(Collected data entries)
====================
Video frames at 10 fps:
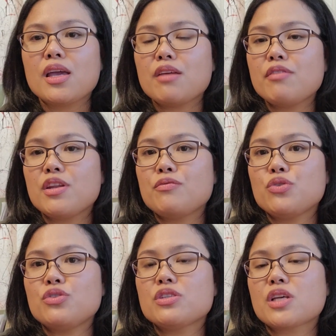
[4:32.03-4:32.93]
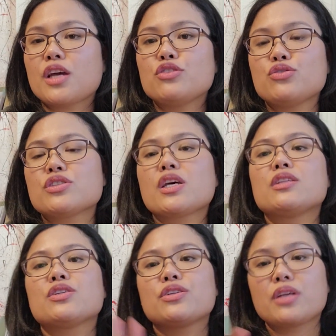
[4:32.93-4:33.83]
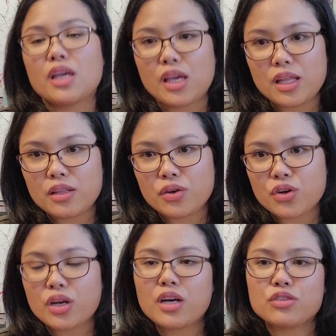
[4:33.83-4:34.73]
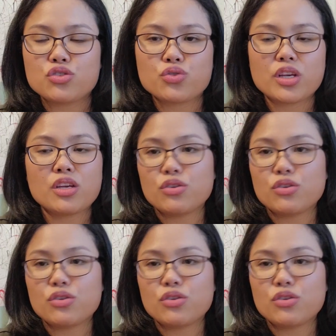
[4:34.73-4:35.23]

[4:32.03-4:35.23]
Even if you decide to settle in her country,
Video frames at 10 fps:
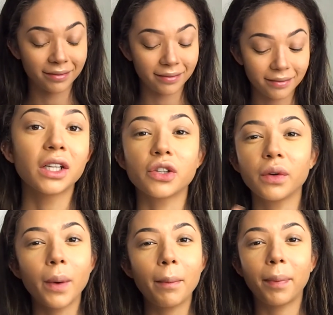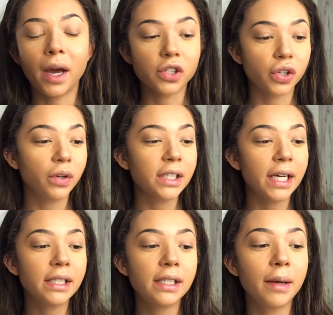I don't really wear blusher on a
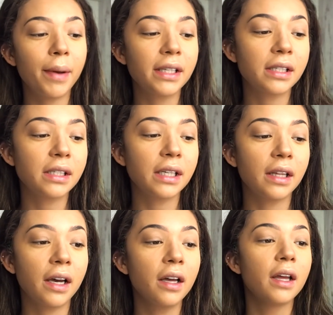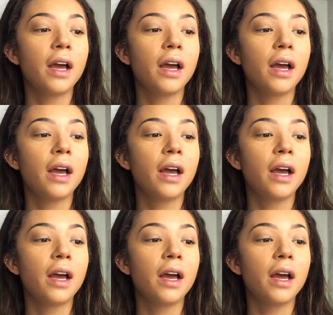day-to-day basis either.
====================
DIRECTIONS FOR THIS TASK - Word for word, repeat each record above; leave out every picture.

ANSWER SECTION -
Video frames at 10 fps:
[4:32.03-4:32.93]
[4:32.93-4:33.83]
[4:33.83-4:34.73]
[4:34.73-4:35.23]

[4:32.03-4:35.23]
Even if you decide to settle in her country,
Video frames at 10 fps:
I don't really wear blusher on a
day-to-day basis either.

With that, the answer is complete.